* **What you will do**
Each line shown below should be copied exactly.
** Supplied records follows **
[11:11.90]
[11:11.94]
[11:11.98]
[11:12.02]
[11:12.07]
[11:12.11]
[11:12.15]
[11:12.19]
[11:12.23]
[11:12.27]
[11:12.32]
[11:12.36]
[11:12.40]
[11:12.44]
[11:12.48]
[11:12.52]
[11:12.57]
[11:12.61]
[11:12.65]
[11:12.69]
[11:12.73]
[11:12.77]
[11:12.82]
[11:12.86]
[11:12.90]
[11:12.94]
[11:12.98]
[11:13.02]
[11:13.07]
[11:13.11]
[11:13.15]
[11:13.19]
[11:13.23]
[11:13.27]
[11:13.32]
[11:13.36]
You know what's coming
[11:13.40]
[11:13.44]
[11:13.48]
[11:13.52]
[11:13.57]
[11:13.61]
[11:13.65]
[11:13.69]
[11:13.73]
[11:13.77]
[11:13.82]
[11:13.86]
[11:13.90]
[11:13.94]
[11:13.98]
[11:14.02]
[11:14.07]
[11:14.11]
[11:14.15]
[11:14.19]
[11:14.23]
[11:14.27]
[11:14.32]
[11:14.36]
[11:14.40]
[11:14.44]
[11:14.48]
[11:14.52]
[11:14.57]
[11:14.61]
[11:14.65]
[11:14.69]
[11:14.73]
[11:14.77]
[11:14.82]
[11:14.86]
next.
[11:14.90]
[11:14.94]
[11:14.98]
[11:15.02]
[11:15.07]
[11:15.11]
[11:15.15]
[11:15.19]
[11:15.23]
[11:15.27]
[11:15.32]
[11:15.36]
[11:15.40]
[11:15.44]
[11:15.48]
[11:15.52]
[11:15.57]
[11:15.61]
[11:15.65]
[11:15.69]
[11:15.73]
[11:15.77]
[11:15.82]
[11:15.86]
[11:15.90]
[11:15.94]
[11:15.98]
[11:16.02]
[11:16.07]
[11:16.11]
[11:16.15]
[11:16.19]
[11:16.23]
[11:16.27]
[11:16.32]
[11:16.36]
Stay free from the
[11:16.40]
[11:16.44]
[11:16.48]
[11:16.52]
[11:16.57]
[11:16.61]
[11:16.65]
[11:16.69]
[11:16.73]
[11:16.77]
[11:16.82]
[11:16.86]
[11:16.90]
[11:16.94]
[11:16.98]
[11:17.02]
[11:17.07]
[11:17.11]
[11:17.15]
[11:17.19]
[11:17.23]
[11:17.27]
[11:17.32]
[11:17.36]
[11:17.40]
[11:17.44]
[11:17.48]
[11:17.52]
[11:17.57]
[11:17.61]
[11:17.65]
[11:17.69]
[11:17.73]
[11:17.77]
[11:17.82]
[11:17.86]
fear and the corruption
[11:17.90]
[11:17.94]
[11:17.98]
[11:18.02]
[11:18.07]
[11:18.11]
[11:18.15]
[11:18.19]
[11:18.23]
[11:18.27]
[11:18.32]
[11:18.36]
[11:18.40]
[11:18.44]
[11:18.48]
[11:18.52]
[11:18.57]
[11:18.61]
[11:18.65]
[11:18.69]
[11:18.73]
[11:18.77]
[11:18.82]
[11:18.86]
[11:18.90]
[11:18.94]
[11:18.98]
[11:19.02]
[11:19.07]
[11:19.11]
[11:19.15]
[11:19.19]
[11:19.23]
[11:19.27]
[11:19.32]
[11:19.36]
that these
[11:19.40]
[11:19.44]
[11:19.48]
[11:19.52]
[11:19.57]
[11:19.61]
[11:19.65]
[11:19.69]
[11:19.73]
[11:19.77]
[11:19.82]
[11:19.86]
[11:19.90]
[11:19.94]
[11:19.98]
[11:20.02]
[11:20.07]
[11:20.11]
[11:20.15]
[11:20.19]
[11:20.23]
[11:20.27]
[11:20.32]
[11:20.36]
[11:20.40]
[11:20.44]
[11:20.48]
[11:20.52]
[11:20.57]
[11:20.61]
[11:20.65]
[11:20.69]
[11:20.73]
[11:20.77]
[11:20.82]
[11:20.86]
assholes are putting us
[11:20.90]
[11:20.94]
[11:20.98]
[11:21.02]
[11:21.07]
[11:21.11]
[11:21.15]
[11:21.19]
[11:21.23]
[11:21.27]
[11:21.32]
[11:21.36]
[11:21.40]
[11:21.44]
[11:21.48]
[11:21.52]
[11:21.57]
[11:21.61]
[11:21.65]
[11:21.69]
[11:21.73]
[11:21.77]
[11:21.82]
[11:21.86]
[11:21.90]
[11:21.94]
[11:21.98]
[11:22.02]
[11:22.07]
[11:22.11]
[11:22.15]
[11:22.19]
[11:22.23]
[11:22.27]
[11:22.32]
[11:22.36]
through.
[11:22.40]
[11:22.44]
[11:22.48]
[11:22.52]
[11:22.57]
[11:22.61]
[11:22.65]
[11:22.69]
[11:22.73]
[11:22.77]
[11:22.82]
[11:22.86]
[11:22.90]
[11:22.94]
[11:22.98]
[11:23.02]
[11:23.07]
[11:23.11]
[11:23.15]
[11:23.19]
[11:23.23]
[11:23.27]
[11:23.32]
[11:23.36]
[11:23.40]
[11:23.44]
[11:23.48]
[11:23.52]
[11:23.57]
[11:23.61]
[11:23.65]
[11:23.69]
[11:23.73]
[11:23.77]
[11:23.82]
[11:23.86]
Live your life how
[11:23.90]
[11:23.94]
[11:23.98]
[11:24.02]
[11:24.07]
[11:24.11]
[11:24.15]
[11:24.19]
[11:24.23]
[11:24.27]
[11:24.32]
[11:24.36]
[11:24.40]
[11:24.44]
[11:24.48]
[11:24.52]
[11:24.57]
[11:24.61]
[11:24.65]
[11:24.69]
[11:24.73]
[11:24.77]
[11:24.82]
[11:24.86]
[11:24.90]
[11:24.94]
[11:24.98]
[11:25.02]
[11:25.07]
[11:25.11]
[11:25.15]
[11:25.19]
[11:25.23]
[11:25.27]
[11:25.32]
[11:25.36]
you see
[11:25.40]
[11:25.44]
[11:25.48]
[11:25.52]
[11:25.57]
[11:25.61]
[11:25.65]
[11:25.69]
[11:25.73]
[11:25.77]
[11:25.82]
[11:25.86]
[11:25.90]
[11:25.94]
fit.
** End of Supplied records **
* **Result of the task**
[11:11.90]
[11:11.94]
[11:11.98]
[11:12.02]
[11:12.07]
[11:12.11]
[11:12.15]
[11:12.19]
[11:12.23]
[11:12.27]
[11:12.32]
[11:12.36]
[11:12.40]
[11:12.44]
[11:12.48]
[11:12.52]
[11:12.57]
[11:12.61]
[11:12.65]
[11:12.69]
[11:12.73]
[11:12.77]
[11:12.82]
[11:12.86]
[11:12.90]
[11:12.94]
[11:12.98]
[11:13.02]
[11:13.07]
[11:13.11]
[11:13.15]
[11:13.19]
[11:13.23]
[11:13.27]
[11:13.32]
[11:13.36]
You know what's coming
[11:13.40]
[11:13.44]
[11:13.48]
[11:13.52]
[11:13.57]
[11:13.61]
[11:13.65]
[11:13.69]
[11:13.73]
[11:13.77]
[11:13.82]
[11:13.86]
[11:13.90]
[11:13.94]
[11:13.98]
[11:14.02]
[11:14.07]
[11:14.11]
[11:14.15]
[11:14.19]
[11:14.23]
[11:14.27]
[11:14.32]
[11:14.36]
[11:14.40]
[11:14.44]
[11:14.48]
[11:14.52]
[11:14.57]
[11:14.61]
[11:14.65]
[11:14.69]
[11:14.73]
[11:14.77]
[11:14.82]
[11:14.86]
next.
[11:14.90]
[11:14.94]
[11:14.98]
[11:15.02]
[11:15.07]
[11:15.11]
[11:15.15]
[11:15.19]
[11:15.23]
[11:15.27]
[11:15.32]
[11:15.36]
[11:15.40]
[11:15.44]
[11:15.48]
[11:15.52]
[11:15.57]
[11:15.61]
[11:15.65]
[11:15.69]
[11:15.73]
[11:15.77]
[11:15.82]
[11:15.86]
[11:15.90]
[11:15.94]
[11:15.98]
[11:16.02]
[11:16.07]
[11:16.11]
[11:16.15]
[11:16.19]
[11:16.23]
[11:16.27]
[11:16.32]
[11:16.36]
Stay free from the
[11:16.40]
[11:16.44]
[11:16.48]
[11:16.52]
[11:16.57]
[11:16.61]
[11:16.65]
[11:16.69]
[11:16.73]
[11:16.77]
[11:16.82]
[11:16.86]
[11:16.90]
[11:16.94]
[11:16.98]
[11:17.02]
[11:17.07]
[11:17.11]
[11:17.15]
[11:17.19]
[11:17.23]
[11:17.27]
[11:17.32]
[11:17.36]
[11:17.40]
[11:17.44]
[11:17.48]
[11:17.52]
[11:17.57]
[11:17.61]
[11:17.65]
[11:17.69]
[11:17.73]
[11:17.77]
[11:17.82]
[11:17.86]
fear and the corruption
[11:17.90]
[11:17.94]
[11:17.98]
[11:18.02]
[11:18.07]
[11:18.11]
[11:18.15]
[11:18.19]
[11:18.23]
[11:18.27]
[11:18.32]
[11:18.36]
[11:18.40]
[11:18.44]
[11:18.48]
[11:18.52]
[11:18.57]
[11:18.61]
[11:18.65]
[11:18.69]
[11:18.73]
[11:18.77]
[11:18.82]
[11:18.86]
[11:18.90]
[11:18.94]
[11:18.98]
[11:19.02]
[11:19.07]
[11:19.11]
[11:19.15]
[11:19.19]
[11:19.23]
[11:19.27]
[11:19.32]
[11:19.36]
that these
[11:19.40]
[11:19.44]
[11:19.48]
[11:19.52]
[11:19.57]
[11:19.61]
[11:19.65]
[11:19.69]
[11:19.73]
[11:19.77]
[11:19.82]
[11:19.86]
[11:19.90]
[11:19.94]
[11:19.98]
[11:20.02]
[11:20.07]
[11:20.11]
[11:20.15]
[11:20.19]
[11:20.23]
[11:20.27]
[11:20.32]
[11:20.36]
[11:20.40]
[11:20.44]
[11:20.48]
[11:20.52]
[11:20.57]
[11:20.61]
[11:20.65]
[11:20.69]
[11:20.73]
[11:20.77]
[11:20.82]
[11:20.86]
assholes are putting us
[11:20.90]
[11:20.94]
[11:20.98]
[11:21.02]
[11:21.07]
[11:21.11]
[11:21.15]
[11:21.19]
[11:21.23]
[11:21.27]
[11:21.32]
[11:21.36]
[11:21.40]
[11:21.44]
[11:21.48]
[11:21.52]
[11:21.57]
[11:21.61]
[11:21.65]
[11:21.69]
[11:21.73]
[11:21.77]
[11:21.82]
[11:21.86]
[11:21.90]
[11:21.94]
[11:21.98]
[11:22.02]
[11:22.07]
[11:22.11]
[11:22.15]
[11:22.19]
[11:22.23]
[11:22.27]
[11:22.32]
[11:22.36]
through.
[11:22.40]
[11:22.44]
[11:22.48]
[11:22.52]
[11:22.57]
[11:22.61]
[11:22.65]
[11:22.69]
[11:22.73]
[11:22.77]
[11:22.82]
[11:22.86]
[11:22.90]
[11:22.94]
[11:22.98]
[11:23.02]
[11:23.07]
[11:23.11]
[11:23.15]
[11:23.19]
[11:23.23]
[11:23.27]
[11:23.32]
[11:23.36]
[11:23.40]
[11:23.44]
[11:23.48]
[11:23.52]
[11:23.57]
[11:23.61]
[11:23.65]
[11:23.69]
[11:23.73]
[11:23.77]
[11:23.82]
[11:23.86]
Live your life how
[11:23.90]
[11:23.94]
[11:23.98]
[11:24.02]
[11:24.07]
[11:24.11]
[11:24.15]
[11:24.19]
[11:24.23]
[11:24.27]
[11:24.32]
[11:24.36]
[11:24.40]
[11:24.44]
[11:24.48]
[11:24.52]
[11:24.57]
[11:24.61]
[11:24.65]
[11:24.69]
[11:24.73]
[11:24.77]
[11:24.82]
[11:24.86]
[11:24.90]
[11:24.94]
[11:24.98]
[11:25.02]
[11:25.07]
[11:25.11]
[11:25.15]
[11:25.19]
[11:25.23]
[11:25.27]
[11:25.32]
[11:25.36]
you see
[11:25.40]
[11:25.44]
[11:25.48]
[11:25.52]
[11:25.57]
[11:25.61]
[11:25.65]
[11:25.69]
[11:25.73]
[11:25.77]
[11:25.82]
[11:25.86]
[11:25.90]
[11:25.94]
fit.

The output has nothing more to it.